Data records:

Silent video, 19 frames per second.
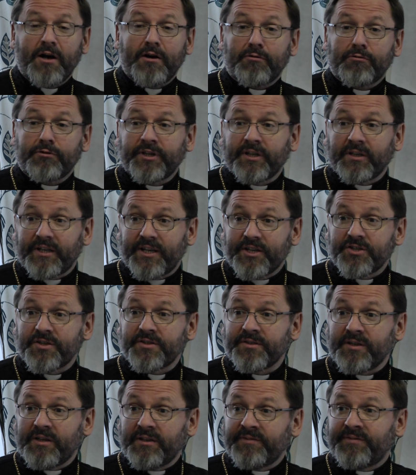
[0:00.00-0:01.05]

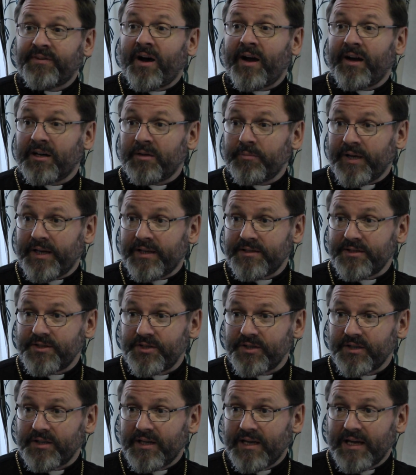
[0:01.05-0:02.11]
religious
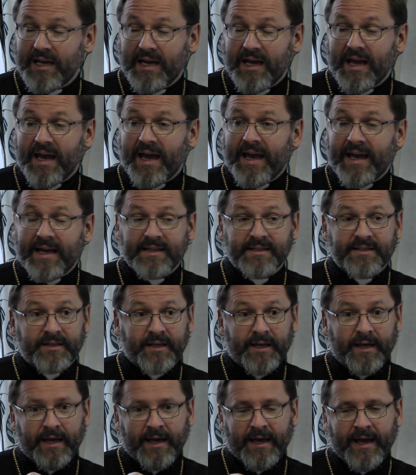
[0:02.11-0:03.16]
environment as
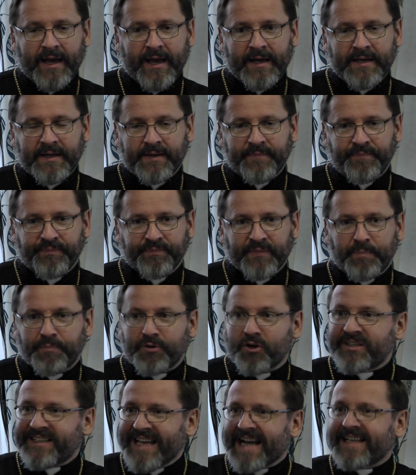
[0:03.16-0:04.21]
a
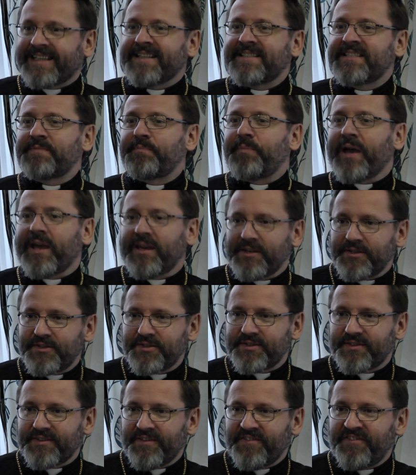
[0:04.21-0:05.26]
protected
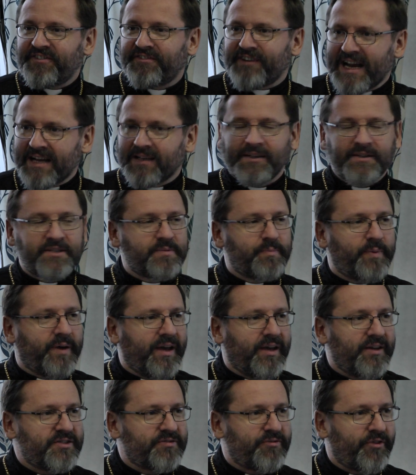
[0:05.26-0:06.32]
space, friendly
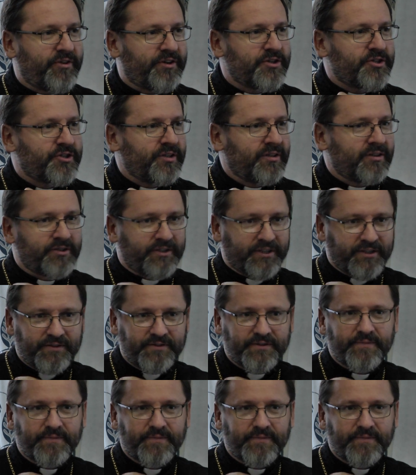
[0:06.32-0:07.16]
space for their children.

Activity: The expected output is every record above, copied exactly, without pictures.

Expected output:
Silent video, 19 frames per second.
[0:00.00-0:01.05]

[0:01.05-0:02.11]
religious
[0:02.11-0:03.16]
environment as
[0:03.16-0:04.21]
a
[0:04.21-0:05.26]
protected
[0:05.26-0:06.32]
space, friendly
[0:06.32-0:07.16]
space for their children.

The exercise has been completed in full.